*** Source material ***
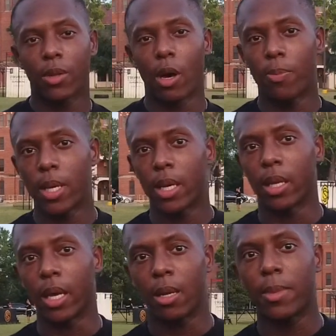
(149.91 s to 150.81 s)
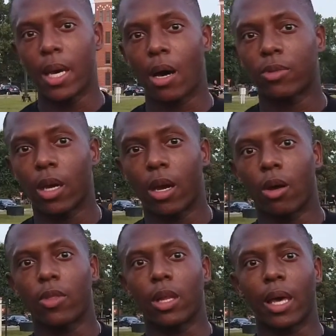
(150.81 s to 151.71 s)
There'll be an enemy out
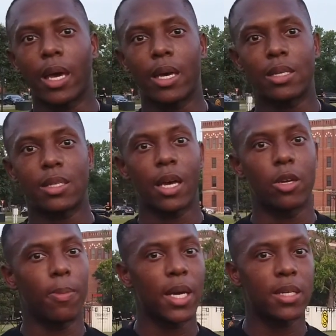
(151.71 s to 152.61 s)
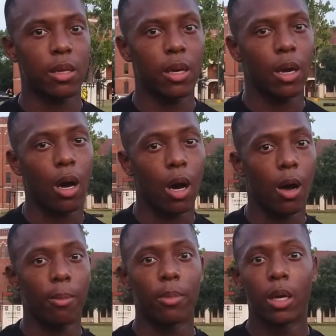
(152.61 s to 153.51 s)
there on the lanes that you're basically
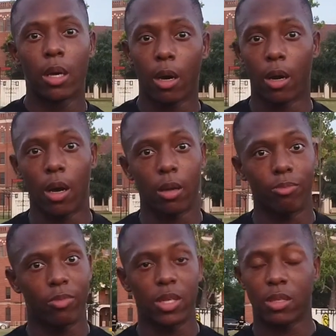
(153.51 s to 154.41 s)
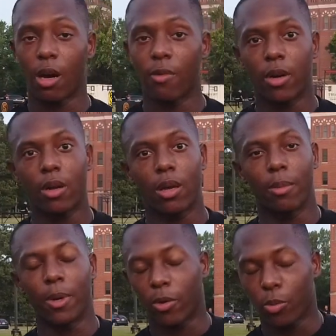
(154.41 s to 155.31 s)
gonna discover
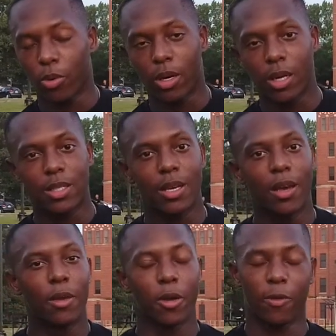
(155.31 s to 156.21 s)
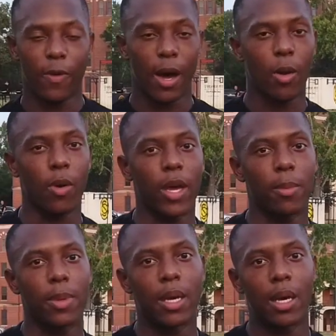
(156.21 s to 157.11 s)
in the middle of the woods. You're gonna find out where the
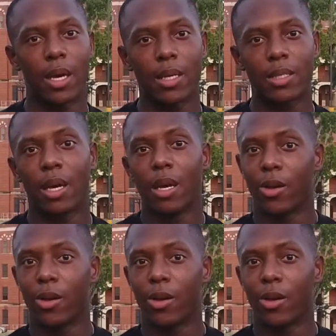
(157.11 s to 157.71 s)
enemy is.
***
* [About this task]
Retype each entry exactly as it appears, excluding any image.

* [Result]
(149.91 s to 150.81 s)
(150.81 s to 151.71 s)
There'll be an enemy out
(151.71 s to 152.61 s)
(152.61 s to 153.51 s)
there on the lanes that you're basically
(153.51 s to 154.41 s)
(154.41 s to 155.31 s)
gonna discover
(155.31 s to 156.21 s)
(156.21 s to 157.11 s)
in the middle of the woods. You're gonna find out where the
(157.11 s to 157.71 s)
enemy is.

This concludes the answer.